Although personally hygienic, Rocko has an almost pathological tendency to neglect his living space; several episodes, such as "Unbalanced Load", involve Rocko attempting to rectify severe messes or lapses in maintenance. Nickelodeon South East Asia's website describes Rocko as "generally very polite and sometimes shy" and that provocation can lead Rocko to become "determined and forceful." Jean Prescott of The Sun Herald described Rocko as a "pudgy little wallaby star" who tries to "do what's right" and is devoted to his friend Heffer and dog Spunky. Prescott has called the character "lovable." Common Sense Media reviewer Andrea Graham, whose review is posted on Go.com, describes Rocko as "paranoid and obsessed with cleanliness" and that he initially perceives his neighbors to be "loud and messy." Graham describes Rocko as accepting of his neighbors' faults and seeing the positive qualities within them.

===Careers===
Throughout the television series, Rocko enjoys collecting comics and works as a cashier at a local comic book shop called Kind of a Lot O' Comics, which is owned by Mr. Smitty and sells mostly Really Really Big Man comics until he is currently unemployed in Static Cling. Rocko worked at Mega Lot-o Comics owned by chairman of Conglom-O, Mr. Dupette, Ed Bighead's boss. In the television show, his other jobs include tattoo artist, plumber's assistant, phone operator, a product tester at Conglom-O, a tow truck driver, an underwear model and a cartoonist for the program Wacky Delly. In the official comic book, Rocko works as a comic book dealer in Issue #7's "Conned Again", working for "Humongo Con".

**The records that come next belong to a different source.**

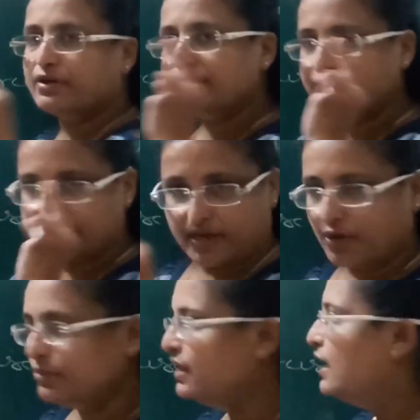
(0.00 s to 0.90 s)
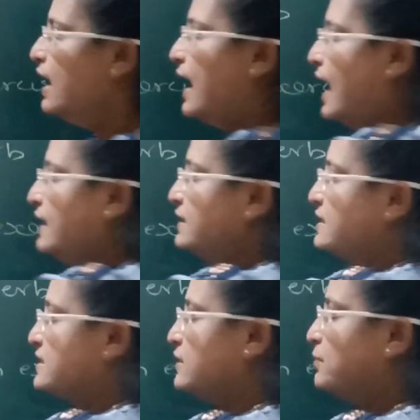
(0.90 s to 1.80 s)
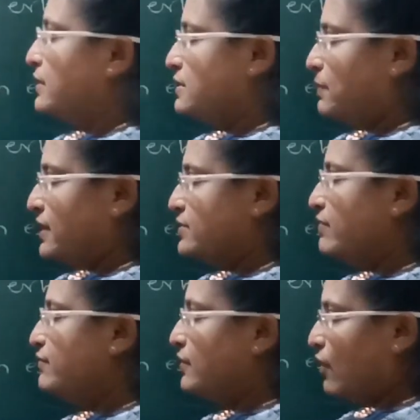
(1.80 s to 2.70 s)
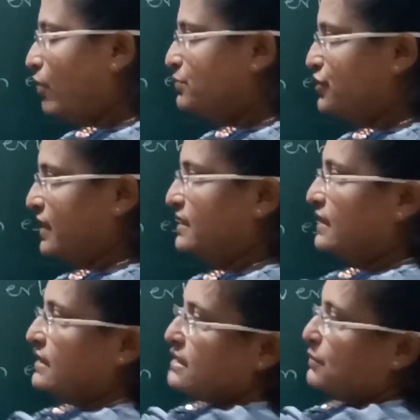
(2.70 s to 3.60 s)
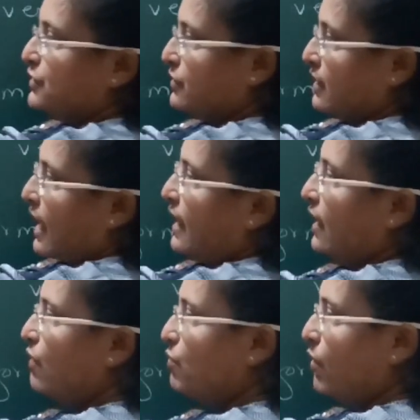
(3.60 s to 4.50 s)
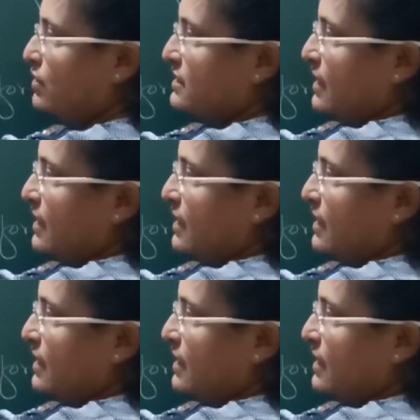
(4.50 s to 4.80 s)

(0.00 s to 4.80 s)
of noun, and it is in the place of object in this particular. I love what?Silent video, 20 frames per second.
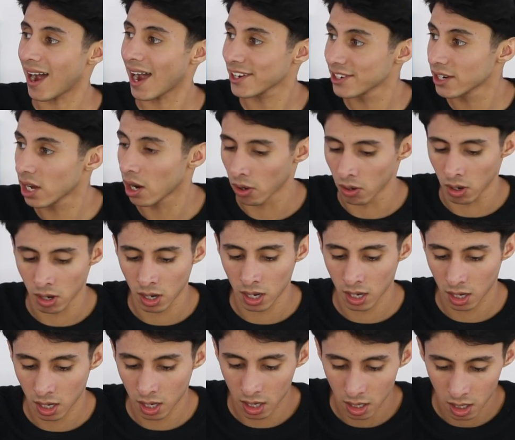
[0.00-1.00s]
I know.
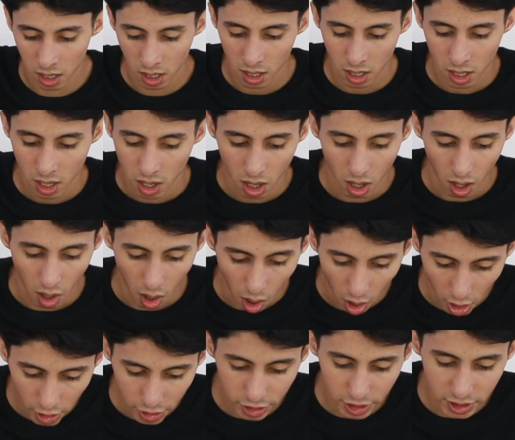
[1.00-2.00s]

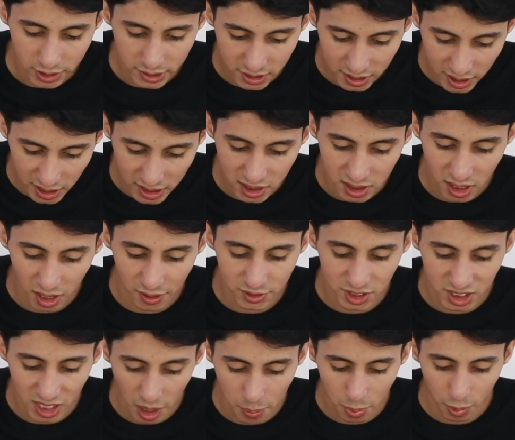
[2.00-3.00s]
Art consists of
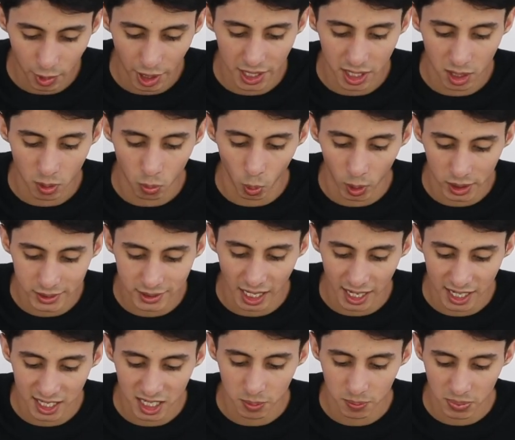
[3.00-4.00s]
separating one
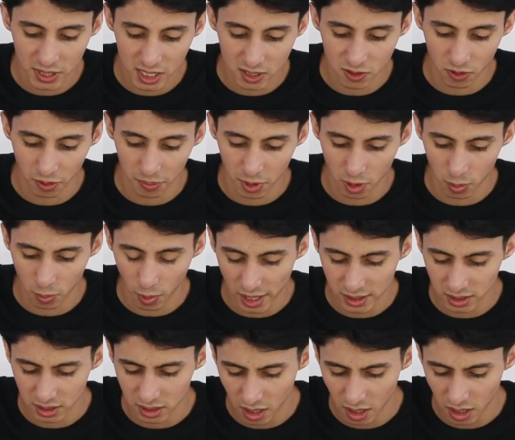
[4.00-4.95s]
tiny piece from the rest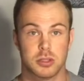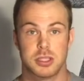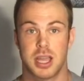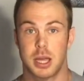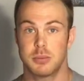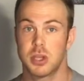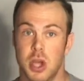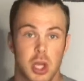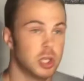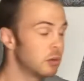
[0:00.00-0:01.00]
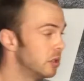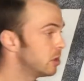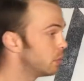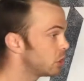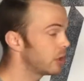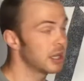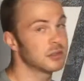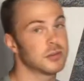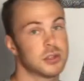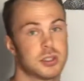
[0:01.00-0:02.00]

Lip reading: steps, doing some transverseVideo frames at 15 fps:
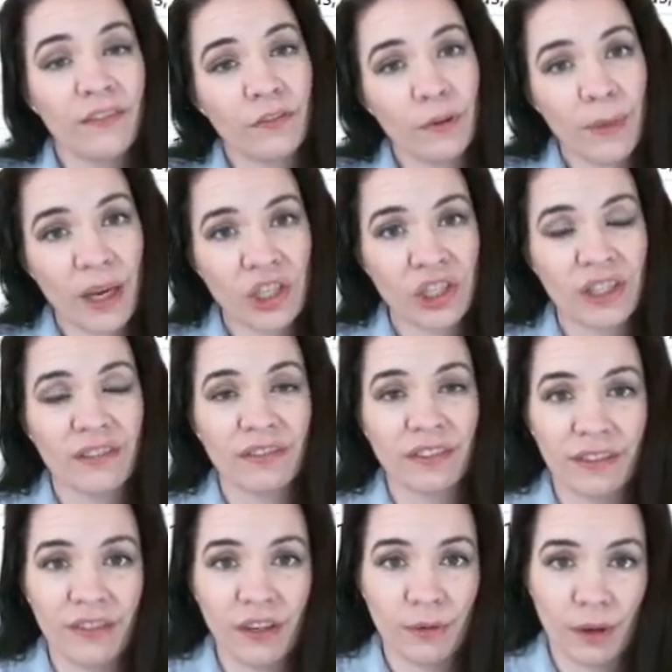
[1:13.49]
information of
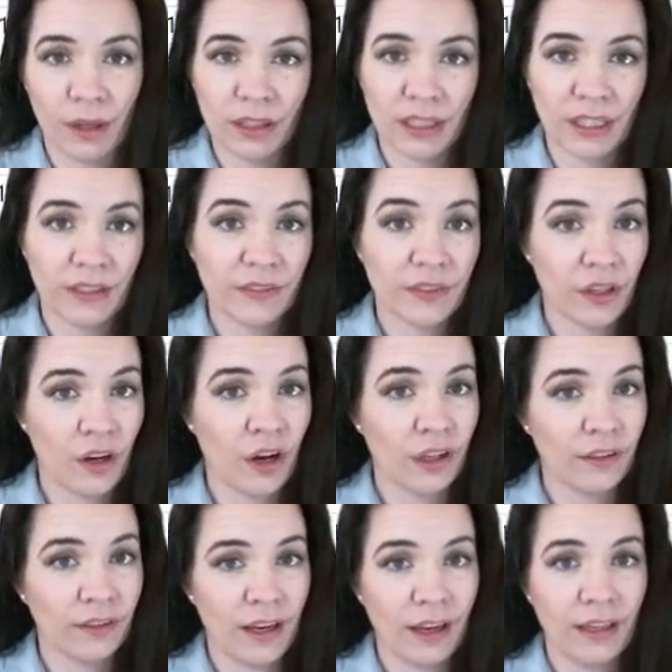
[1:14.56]
living relatives
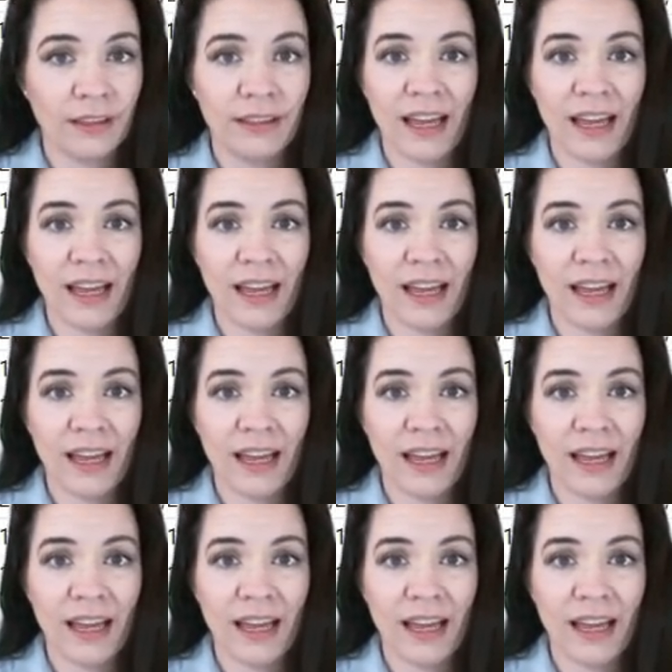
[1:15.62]
online.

===Friends and neighbors===
Rocko's best friends are Heffer Wolfe, a steer who eats a lot and was adopted and raised by a family of wolves, and Filburt, a bespectacled turtle with neurotic Woody Allen-esque mannerisms, who often feels nauseated. Rocko's neighbors are Ed, with whom he has a semi-rivalry, and Bev Bighead. Bev considers Rocko a very sweet neighbor. He and his dog Spunky, who often eats the neighbors' salmon bushes, are a source of constant annoyance to Ed. In the episode Skid Marks, Rocko's drivers license reveals that Rocko and the Bigheads live on "Boogie Blvd."

===Love life===
In early concept sketches, Murray indicated that Rocko bears a strong crush on a character named "Melba Toast". Rocko expresses this trait in Season One, bearing a crush on the unseen character until he discovers that Melba has a serious boyfriend named Dave in "Love Spanked". Melba has only been mentioned once since.

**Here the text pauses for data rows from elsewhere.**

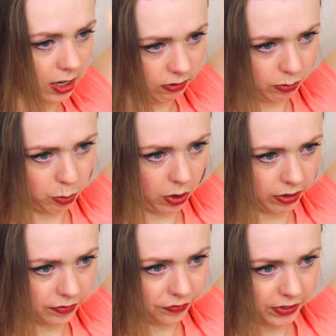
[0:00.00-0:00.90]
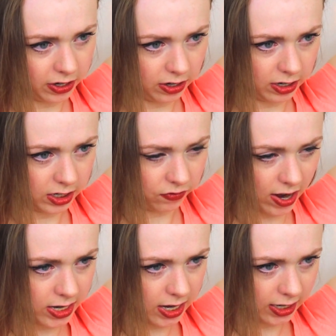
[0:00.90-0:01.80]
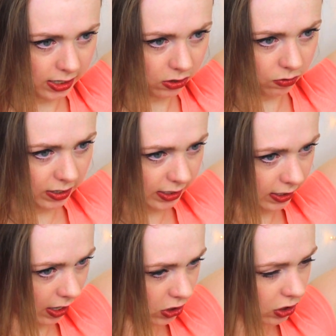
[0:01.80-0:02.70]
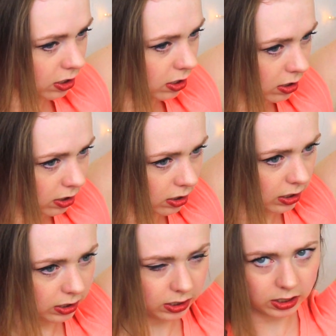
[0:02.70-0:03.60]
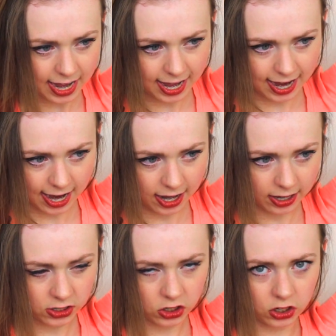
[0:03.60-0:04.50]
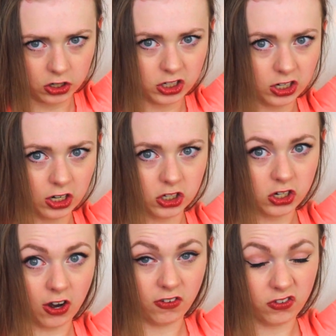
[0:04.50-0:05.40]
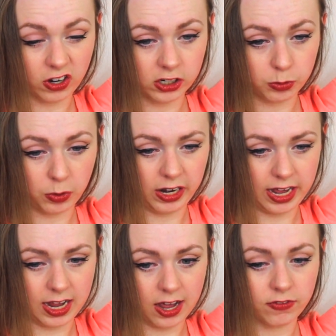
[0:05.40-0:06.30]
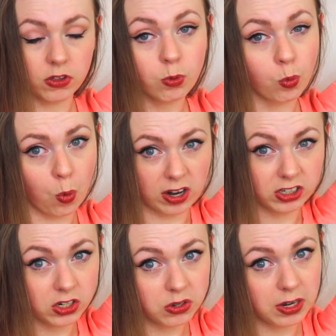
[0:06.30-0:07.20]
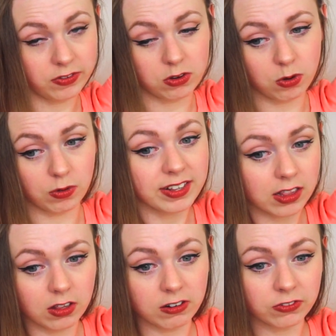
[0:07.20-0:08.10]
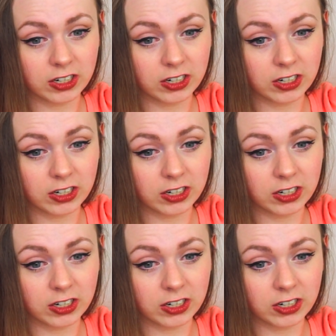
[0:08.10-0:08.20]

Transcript: kind of important. And you're going to divide it into 3 sections, and you're just going to start French braiding. If you want to, if you don't like the look of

In subsequent episodes, Rocko bears crushes for other characters. In "S.W.A.K.", Rocko has been vying for the attention from the pretty kangaroo mail-lady that comes to his door every day; he writes her a love note that he is too scared to send so Heffer does it for him instead. Rocko fails to retrieve the letter and gets the impression that the mail-lady would rather go out with Heffer. This turns out to be a joke on the mail-lady's part and she actually returns Rocko's feelings. In "Wallaby on Wheels", Rocko learns to roller skate to impress Sheila, a girl who hangs out at the roller rink, and becomes jealous when it is implied she is attracted to Heffer. In the end, he wins her over after saving Heffer's life. She then rides on a jackhammer with Rocko. In "I See London, I See France", Rocko tries to win over Claudette, who turned out to be his female wallaby pen pal from Paris, but she is more interested in Heffer.

==Video game appearances==
Rocko is the main playable character of Rocko's Modern Life: Spunky's Dangerous Day and also in the console version of Nicktoons: Attack of the Toybots, an actor in Microsoft's Nickelodeon 3D Movie Maker, and Rocko and Heffer make a cameo appearance on one of the loading screens in Nicktoons MLB. Rocko and Heffer are playable characters in the web browser game Super Brawl Universe, and are both playable racers in Nickelodeon Kart Racers 2: Grand Prix. Rocko also appears as a playable character in Nickelodeon All-Star Brawl, Nickelodeon Kart Racers 3: Slime Speedway, and the Apple Arcade exclusive game Nickelodeon Extreme Tennis.

Rocko, alongside Invader Zim, Danny Phantom, Jenny XJ9, and Powdered Toast Man, were released as playable skins for a limited-time Nickelodeon-themed event in Smite on July 12, 2022. Rocko and the additional characters for the event were revealed via a CGI trailer a week before the event's launch.